Yankee Bond House: Wells Fargo
On the right track 2024 saw a distinct absence of most of the chaos and turmoil that rocked markets in 2023, affording creative and entrepreneurial banks the opportunity to focus on their strengths and develop business lines. For building on a mission that started in 2021 to bolster its Yankee bond presence as well as offering innovative solutions to clients, Wells Fargo is IFR’s Yankee Bond House of the Year.

One can draw a line from the decision made in 2021 by Wells Fargo to focus on corporate and FIG issuers in the Yankee bond space from Western Europe and Asia to the end of 2024 and see how that decision morphed into a successful business reaping more clients and a higher place in the banking pecking order.
“It's an interesting space in the debt capital markets, and there's a lot of players active in this space,” said James Marriott, head of international debt capital markets for EMEA and APAC. “It's really at the back end of 2021 that we started to gear up and make some more significant investments into it.”
Once the commitment was made, it was just a matter of time before tactics and strategies were implemented and gains achieved. There were significant investments into its buildout in 2021 and 2022, establishing new teams like the DCM advisory group and UK risk solutions.
To support those efforts, Wells Fargo built a diverse origination team with backgrounds in consulting, ESG and banking, allowing them to bring a broader set of expertise to clients.
The bank also expanded its services. The DCM advisory team’s ability to provide content, sector expertise and distribution support to clients has been a key driver of the Yankee business growth. This advisory-led approach helped differentiate the bank from the competition.
Over 2022 to 2024, Wells Fargo said it added 36 clients to its Yankee DCM business, 20 corporates and 16 banks. This rapid growth translated into a climb in the league table from 12th place in 2020 to sixth in 2024, a year in which the overall bond market booked US$273bn of Yankee issuance.
“We found a way, notwithstanding the fact that there's a lot of banks which are active in DCM, to grow quite successfully our franchise within it,” Marriott said.
Wells Fargo’s prowess in the financial space in 2024 was a sign that borrowers recognised the US bank’s growing leadership in the Yankee market. Bank clients can afford to be selective when deciding who should underwrite their funding forays, so it was noteworthy that many chose Wells Fargo to run their offerings.
Swedbank, CaixaBank, Rabobank and BBVA were among the European financial borrowers that trusted Wells Fargo to deliver senior non-preferred trades for MREL capital. And its banking clients clearly wanted more of what Wells Fargo had to offer, with the US bank earning repeat business from ANZ, BFCM and NatWest.

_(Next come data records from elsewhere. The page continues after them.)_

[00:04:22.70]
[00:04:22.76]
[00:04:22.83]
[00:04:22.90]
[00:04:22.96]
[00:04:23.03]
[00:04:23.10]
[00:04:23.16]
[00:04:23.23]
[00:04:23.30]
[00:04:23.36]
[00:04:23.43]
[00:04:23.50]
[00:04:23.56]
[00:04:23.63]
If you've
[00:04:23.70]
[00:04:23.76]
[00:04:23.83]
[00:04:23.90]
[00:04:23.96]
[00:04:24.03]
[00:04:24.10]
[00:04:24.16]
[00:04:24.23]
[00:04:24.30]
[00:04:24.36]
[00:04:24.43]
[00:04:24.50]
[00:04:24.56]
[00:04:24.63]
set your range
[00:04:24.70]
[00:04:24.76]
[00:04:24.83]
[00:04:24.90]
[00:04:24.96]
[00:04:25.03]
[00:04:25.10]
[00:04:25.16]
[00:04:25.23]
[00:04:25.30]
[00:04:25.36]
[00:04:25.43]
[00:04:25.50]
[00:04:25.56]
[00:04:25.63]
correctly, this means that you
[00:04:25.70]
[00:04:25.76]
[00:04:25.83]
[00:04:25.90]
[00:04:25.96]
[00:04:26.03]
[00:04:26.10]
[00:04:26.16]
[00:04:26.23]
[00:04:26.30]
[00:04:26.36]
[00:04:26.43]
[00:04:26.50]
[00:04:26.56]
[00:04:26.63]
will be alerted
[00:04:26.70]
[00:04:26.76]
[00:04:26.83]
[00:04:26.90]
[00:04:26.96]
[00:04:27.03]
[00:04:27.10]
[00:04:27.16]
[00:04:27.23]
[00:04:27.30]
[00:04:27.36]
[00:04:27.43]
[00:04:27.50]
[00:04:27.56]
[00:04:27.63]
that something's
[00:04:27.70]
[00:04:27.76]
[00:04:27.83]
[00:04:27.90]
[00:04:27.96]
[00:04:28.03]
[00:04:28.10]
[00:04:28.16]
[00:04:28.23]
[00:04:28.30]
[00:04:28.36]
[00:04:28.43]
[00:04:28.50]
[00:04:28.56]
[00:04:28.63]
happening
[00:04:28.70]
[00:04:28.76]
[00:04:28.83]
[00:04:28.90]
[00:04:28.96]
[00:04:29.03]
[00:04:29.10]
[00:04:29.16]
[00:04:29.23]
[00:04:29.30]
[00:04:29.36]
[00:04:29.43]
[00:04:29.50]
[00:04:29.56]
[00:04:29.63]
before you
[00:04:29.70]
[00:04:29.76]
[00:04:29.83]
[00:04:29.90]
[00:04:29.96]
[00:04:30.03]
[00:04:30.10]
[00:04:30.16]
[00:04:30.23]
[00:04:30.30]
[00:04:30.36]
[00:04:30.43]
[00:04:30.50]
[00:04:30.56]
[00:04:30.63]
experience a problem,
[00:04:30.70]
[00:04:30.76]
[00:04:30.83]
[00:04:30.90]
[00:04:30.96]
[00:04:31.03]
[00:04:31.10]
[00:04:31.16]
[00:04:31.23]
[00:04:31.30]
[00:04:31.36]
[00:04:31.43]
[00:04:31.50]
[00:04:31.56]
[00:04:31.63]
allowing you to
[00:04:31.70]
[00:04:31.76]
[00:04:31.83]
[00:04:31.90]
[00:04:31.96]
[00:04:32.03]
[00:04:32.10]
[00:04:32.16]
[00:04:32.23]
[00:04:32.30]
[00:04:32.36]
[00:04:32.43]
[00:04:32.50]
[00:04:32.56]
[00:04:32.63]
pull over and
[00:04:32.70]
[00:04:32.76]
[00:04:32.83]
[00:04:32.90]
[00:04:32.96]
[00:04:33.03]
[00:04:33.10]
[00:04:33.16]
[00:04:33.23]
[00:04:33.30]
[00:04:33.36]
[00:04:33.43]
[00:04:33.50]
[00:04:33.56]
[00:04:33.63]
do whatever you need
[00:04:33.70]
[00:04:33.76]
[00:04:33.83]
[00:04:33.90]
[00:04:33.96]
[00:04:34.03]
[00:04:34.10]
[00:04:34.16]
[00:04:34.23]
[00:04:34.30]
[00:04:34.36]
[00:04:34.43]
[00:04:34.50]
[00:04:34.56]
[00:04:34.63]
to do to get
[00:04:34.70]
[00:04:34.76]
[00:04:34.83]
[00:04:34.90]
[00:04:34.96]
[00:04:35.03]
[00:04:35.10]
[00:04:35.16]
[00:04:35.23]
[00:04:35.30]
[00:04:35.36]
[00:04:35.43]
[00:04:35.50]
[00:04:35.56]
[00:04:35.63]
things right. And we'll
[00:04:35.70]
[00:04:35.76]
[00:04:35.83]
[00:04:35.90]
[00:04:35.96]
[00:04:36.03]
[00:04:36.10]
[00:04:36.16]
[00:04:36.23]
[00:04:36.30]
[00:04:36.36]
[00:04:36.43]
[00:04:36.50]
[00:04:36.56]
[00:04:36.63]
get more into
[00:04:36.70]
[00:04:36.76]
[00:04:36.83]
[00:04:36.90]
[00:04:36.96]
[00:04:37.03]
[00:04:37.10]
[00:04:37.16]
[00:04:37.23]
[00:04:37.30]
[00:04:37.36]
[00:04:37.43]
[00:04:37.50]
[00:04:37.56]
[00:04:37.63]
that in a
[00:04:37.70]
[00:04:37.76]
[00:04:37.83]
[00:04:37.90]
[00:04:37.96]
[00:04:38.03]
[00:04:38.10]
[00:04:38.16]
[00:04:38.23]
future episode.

By applying innovation to product development, Wells Fargo developed leadership in more subordinated sections of borrowers' capital structures like corporate hybrids and Additional Tier 1 notes, allowing the bank to differentiate itself.
It had a key role in NatWest’s US$750m perpetual non-call 10 transaction in November, one of the few US dollar AT1s in 2024 to achieve a back-end spread below 300bp.
The bank received other important AT1 mandates too. Wells Fargo earned its first active bookrunner role for a US$1bn AT1 trade from Societe Generale, the first time since 2020 the French bank had sold the instrument in a non-call 10 format.
Beyond the financial realm, Wells Fargo was a key player in corporate issuance in the Yankee market. That was nowhere more evident than in the back-to-back hybrid offerings it led for UK oil major BP, which had not issued such transactions since 2020.
“This is a year where the investment that has been put into the team around liability management, around hybrids, around rates, has really come together after a two-year build,” said Paddy Duhig, a managing director in Wells Fargo’s EMEA corporate DCM team. “We're very proud of the fact that this year we've been able to do our first corporate hybrid transactions.”
The bank demonstrated its advisory capabilities when it came to Enel’s sustainability-linked bond sale in June. A prolific issuer in the format, Enel was looking for guidance on whether it made sense to continue selling the instrument amid all the noise around the viability of the ESG bond market in the US.
“I think our conversations in the US were able to direct the client to the fact that would be the correct trade to progress with,” said Marriott.
Wells Fargo did not shy away from regular transactions either. It led senior unsecured offerings for Amcor, British American Tobacco and Philip Morris International while showing its longstanding strength in the power and energy sector with trades from Aker BP, EDF and Eni.